Desde el primer momento ha sorprendido la baja tasa de pancreatitis tras la dilatación de la papila con diámetros (por ejemplo 20 mm) que a veces pueden dar cierto recelo emplear en estenosis de otras zonas anatómicas, como el esófago. Pero al igual que en otras técnicas terapéuticas, a medida que el número de intervenciones aumenta, aparecen más complicaciones. La hemorragia, en ocasiones grave, parece ser la más frecuente (29,30).

Parece que las complicaciones son similares cuando la DEBE se realiza en la misma CPRE-EBE, que cuando se deja cicatrizar la esfinterotomía inicial y la dilatación se hace en una segunda sesión.

El diámetro del balón de dilatación hay que adaptarlo al diámetro del colédoco distal suprapapilar. Una dilatación excesiva puede perforarlo (31). La dilatación a 15 mm suele ser la más habitual y quizás, si hay dudas, la más segura. Puede también recurrirse a dilatar en la primera CPRE el colédoco distal con prótesis plásticas o en casos seleccionados metálicas extraíbles (32) y pasadas unas semanas o meses intentar de nuevo la DEBE y extracción de coledocolitasis.

La guía sobre la que se desliza el balón dilatador debe estar bien alojada en el árbol biliar intrahepático para tener la seguridad de que no está en el cístico, que podría perforarse en la dilatación.

Muchos endoscopistas utilizan guías cortas (unos 260 cm) en la CPRE. Para mantener la canulación biliar tras la dilatación suele ser necesario utilizar guías largas (unos 460 cm). Es de esperar que los fabricantes de estos productos puedan acondicionar los balones de dilatación para las guías cortas, como, por ejemplo, la colocación de un orificio cerca del balón dilatador por el que pueda deslizarse la guía, como ya tienen otros instrumentos para el intercambio con guías cortas.

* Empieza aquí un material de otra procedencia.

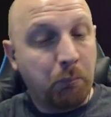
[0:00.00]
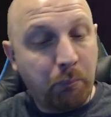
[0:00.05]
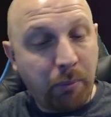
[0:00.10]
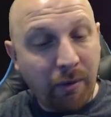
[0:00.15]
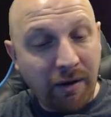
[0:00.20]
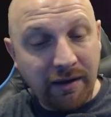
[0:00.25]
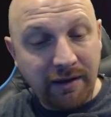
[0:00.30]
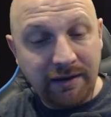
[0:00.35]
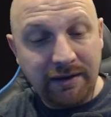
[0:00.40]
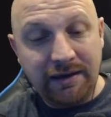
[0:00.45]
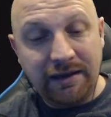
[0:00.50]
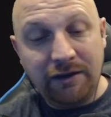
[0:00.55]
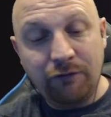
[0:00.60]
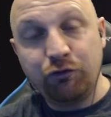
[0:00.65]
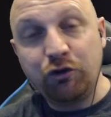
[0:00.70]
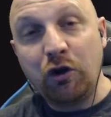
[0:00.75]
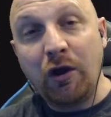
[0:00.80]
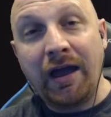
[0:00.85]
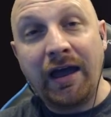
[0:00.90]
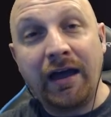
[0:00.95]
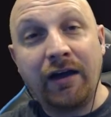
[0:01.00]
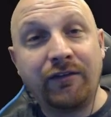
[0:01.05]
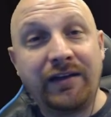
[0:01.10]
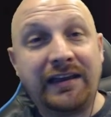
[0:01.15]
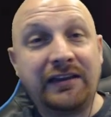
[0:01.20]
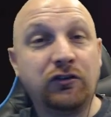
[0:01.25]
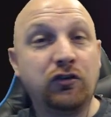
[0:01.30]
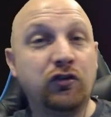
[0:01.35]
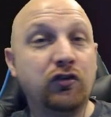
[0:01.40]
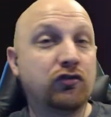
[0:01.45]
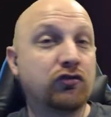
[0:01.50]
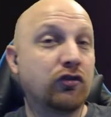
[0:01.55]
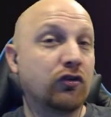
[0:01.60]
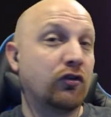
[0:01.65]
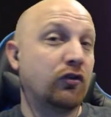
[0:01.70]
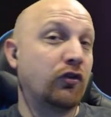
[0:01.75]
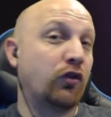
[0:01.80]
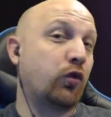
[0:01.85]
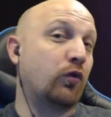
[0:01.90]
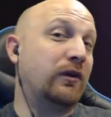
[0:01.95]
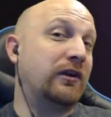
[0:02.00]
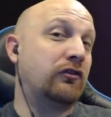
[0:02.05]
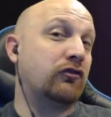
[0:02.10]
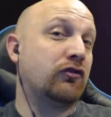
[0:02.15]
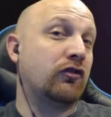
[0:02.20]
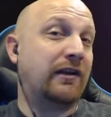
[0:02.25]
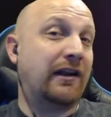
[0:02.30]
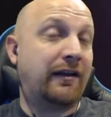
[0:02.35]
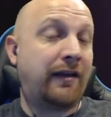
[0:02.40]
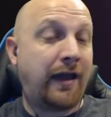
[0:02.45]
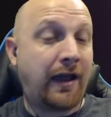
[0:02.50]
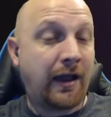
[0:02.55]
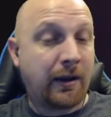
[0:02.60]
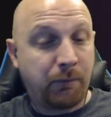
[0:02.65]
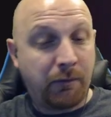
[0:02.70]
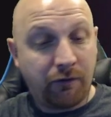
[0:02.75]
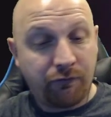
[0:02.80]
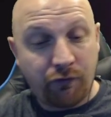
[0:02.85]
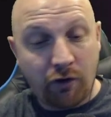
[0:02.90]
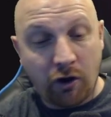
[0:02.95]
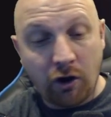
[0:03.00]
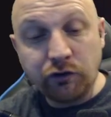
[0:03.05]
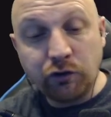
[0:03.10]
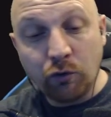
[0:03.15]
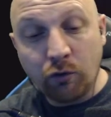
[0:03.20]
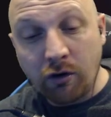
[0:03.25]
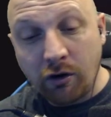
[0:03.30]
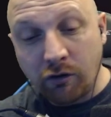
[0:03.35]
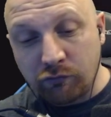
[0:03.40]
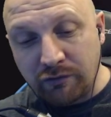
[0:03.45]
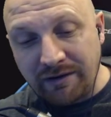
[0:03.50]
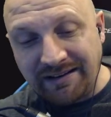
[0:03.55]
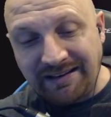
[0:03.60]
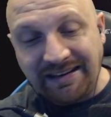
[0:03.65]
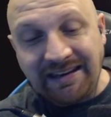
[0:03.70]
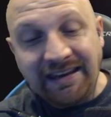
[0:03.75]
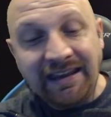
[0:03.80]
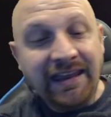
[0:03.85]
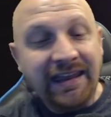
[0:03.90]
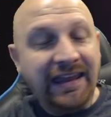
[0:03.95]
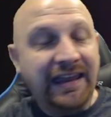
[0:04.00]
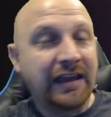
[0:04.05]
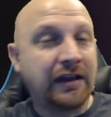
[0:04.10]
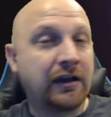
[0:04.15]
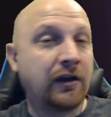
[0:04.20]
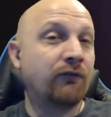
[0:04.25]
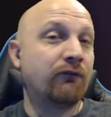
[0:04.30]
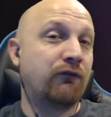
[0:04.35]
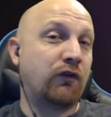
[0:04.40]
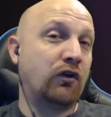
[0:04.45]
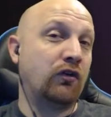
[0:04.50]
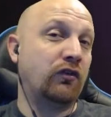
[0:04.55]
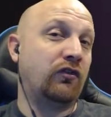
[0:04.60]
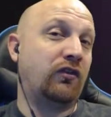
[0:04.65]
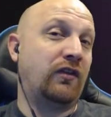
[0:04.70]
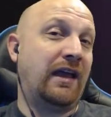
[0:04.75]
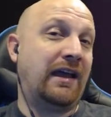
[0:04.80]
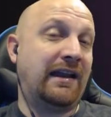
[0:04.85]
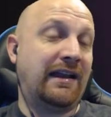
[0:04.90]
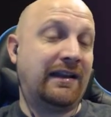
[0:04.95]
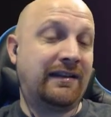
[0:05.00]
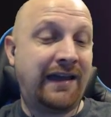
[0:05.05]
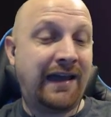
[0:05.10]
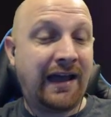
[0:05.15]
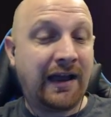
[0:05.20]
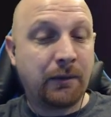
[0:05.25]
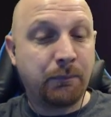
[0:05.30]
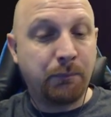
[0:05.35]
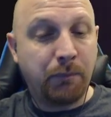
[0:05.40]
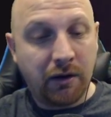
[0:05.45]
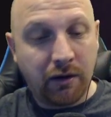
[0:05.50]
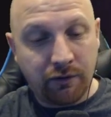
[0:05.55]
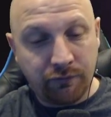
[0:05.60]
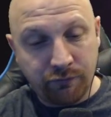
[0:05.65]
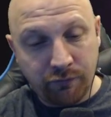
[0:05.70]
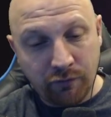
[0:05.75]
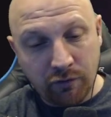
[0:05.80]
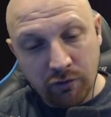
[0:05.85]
But if you have a 2-turn, 3-turn attack buff on you already, it converts that attack buff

El balón de dilatación debe colocarse, teóricamente, dejando su parte media en la papila. Puede ocurrir que al hincharlo, se deslice completamente hacia el colédoco o caiga al duodeno. Suele dar buen resultado inflarlo inicialmente a la mitad de la presión requerida para un determinado diámetro y una vez bien situado, hincharlo completamente.

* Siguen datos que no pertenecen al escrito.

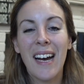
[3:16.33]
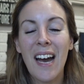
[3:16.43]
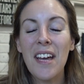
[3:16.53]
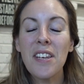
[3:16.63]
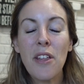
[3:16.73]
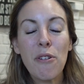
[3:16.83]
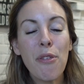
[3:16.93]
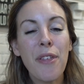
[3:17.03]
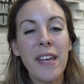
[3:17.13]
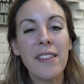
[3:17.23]
Another
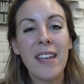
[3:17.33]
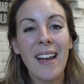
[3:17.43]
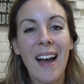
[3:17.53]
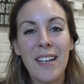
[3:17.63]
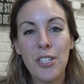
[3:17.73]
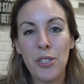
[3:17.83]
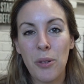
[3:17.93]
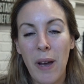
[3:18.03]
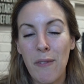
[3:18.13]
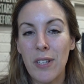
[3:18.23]
thing that I
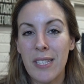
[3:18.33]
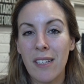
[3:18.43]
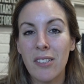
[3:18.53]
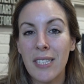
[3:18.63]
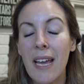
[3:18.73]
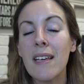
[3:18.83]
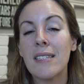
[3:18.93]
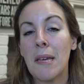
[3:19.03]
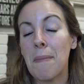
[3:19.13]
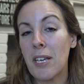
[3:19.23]
do every single day
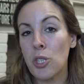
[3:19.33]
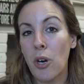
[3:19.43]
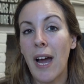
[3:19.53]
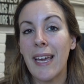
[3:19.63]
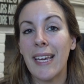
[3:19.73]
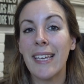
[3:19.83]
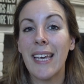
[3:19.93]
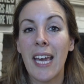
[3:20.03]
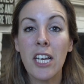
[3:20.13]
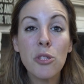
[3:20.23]
is I make sure I
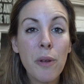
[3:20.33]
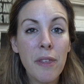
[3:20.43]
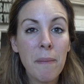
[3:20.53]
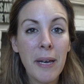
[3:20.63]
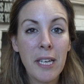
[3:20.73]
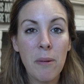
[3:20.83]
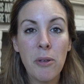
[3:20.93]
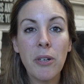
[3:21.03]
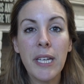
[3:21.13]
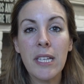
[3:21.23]
engage within my
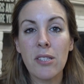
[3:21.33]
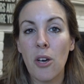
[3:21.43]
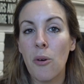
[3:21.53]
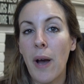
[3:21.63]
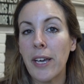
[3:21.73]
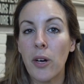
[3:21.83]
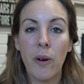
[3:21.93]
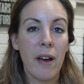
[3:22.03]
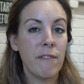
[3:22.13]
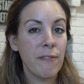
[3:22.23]
community. So I go
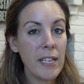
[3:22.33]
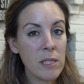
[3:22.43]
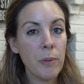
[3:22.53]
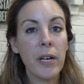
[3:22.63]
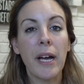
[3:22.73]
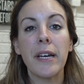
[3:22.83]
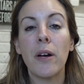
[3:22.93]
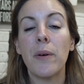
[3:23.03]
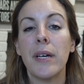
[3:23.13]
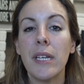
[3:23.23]
on Facebook, I
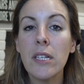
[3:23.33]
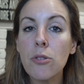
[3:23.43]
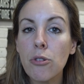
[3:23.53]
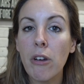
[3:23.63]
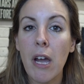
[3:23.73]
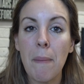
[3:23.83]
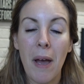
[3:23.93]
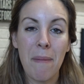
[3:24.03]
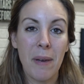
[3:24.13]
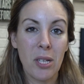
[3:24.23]
go on Instagram,
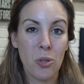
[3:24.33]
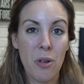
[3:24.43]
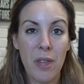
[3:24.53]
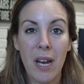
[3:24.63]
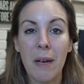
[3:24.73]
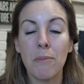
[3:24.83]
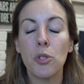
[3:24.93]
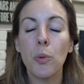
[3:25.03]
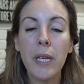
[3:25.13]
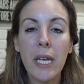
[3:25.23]
I make sure that I'm
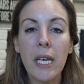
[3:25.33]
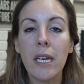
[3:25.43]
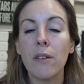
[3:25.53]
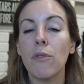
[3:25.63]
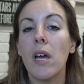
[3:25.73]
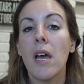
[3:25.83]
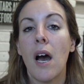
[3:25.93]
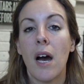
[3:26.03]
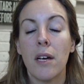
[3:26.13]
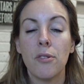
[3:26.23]
tweeting and
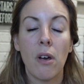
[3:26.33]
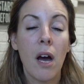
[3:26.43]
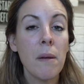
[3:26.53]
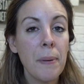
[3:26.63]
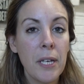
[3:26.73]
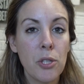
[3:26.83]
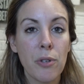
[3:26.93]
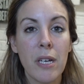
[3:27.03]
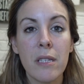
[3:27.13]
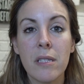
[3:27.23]
on
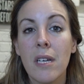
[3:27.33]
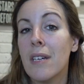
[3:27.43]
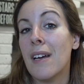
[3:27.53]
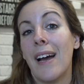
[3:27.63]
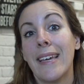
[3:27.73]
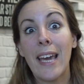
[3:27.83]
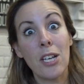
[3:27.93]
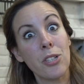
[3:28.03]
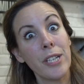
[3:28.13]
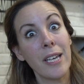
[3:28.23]
Pinterest.
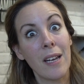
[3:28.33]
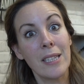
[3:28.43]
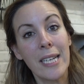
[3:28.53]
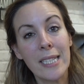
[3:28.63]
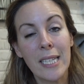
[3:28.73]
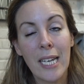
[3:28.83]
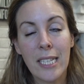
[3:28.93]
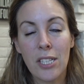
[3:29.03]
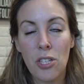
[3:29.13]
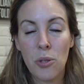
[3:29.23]
Occasionally get on LinkedIn. I
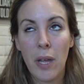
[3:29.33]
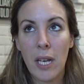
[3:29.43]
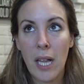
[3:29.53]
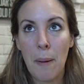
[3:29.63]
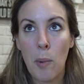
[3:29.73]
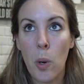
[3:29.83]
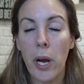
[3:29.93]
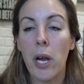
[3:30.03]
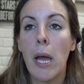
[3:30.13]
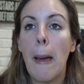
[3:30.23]
need to do that a lot
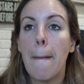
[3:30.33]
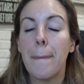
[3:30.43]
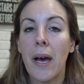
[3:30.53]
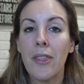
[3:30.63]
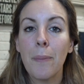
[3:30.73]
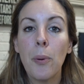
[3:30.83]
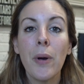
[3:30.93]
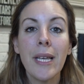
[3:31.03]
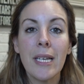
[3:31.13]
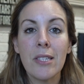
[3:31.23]
more. But the
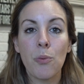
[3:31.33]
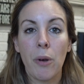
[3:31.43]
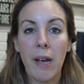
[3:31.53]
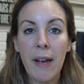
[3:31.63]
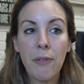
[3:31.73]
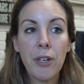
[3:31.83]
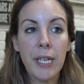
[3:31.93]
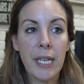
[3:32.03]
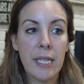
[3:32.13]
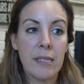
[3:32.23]
point is, wherever
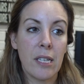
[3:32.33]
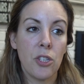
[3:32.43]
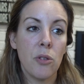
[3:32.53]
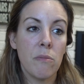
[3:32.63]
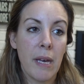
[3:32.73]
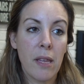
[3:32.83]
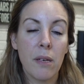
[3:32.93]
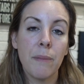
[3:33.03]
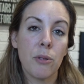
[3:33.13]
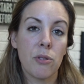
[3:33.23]
it is that you make
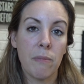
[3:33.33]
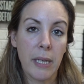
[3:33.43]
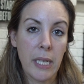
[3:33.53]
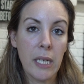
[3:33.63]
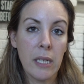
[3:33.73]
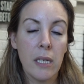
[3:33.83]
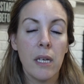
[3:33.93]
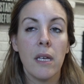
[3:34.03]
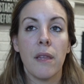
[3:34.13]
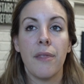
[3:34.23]
the most money,
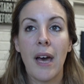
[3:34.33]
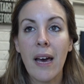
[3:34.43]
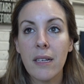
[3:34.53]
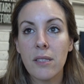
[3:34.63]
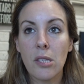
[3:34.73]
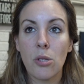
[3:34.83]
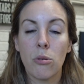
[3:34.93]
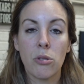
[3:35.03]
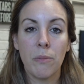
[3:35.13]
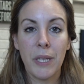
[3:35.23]
that is the
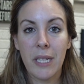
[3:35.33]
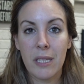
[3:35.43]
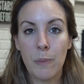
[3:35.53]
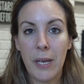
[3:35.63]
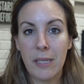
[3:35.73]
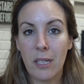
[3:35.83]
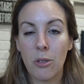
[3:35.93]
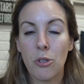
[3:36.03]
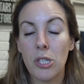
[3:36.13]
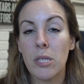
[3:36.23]
social media space that
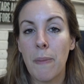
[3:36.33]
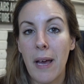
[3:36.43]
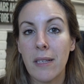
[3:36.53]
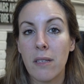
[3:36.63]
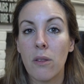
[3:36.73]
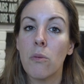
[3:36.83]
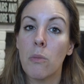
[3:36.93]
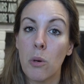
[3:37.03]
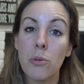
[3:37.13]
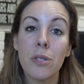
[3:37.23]
you should spend the
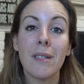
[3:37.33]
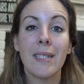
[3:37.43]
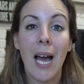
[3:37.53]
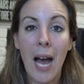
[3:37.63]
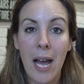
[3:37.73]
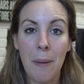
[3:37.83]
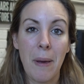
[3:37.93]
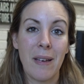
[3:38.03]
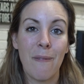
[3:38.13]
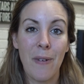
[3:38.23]
most time
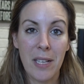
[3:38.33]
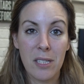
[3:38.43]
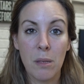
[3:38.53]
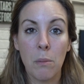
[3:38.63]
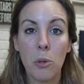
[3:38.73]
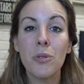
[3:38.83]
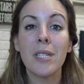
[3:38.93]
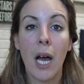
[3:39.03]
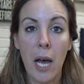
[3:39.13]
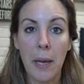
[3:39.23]
and invest the
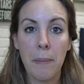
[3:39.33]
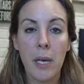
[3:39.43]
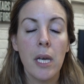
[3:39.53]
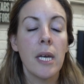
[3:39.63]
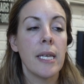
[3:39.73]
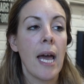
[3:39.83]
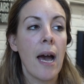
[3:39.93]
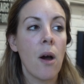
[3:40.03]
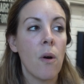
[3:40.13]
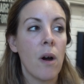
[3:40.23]
most time.
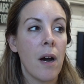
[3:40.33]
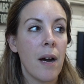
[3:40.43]
Now,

El presente estudio de Martín Arranz y cols. (28) se une al cada vez mayor conocimiento científico de que la DEBE es una técnica excelente para la extracción de coledocolitiasis grandes o múltiples, con dificultades anatómicas (papilas yuxtadiverticulares, afilamiento del colédoco distal...), trastornos de la coagulación o cirugías previas (gastrectomías Billroth II). Además, es una técnica segura que no aumenta el número de complicaciones de la CPRE-EBE.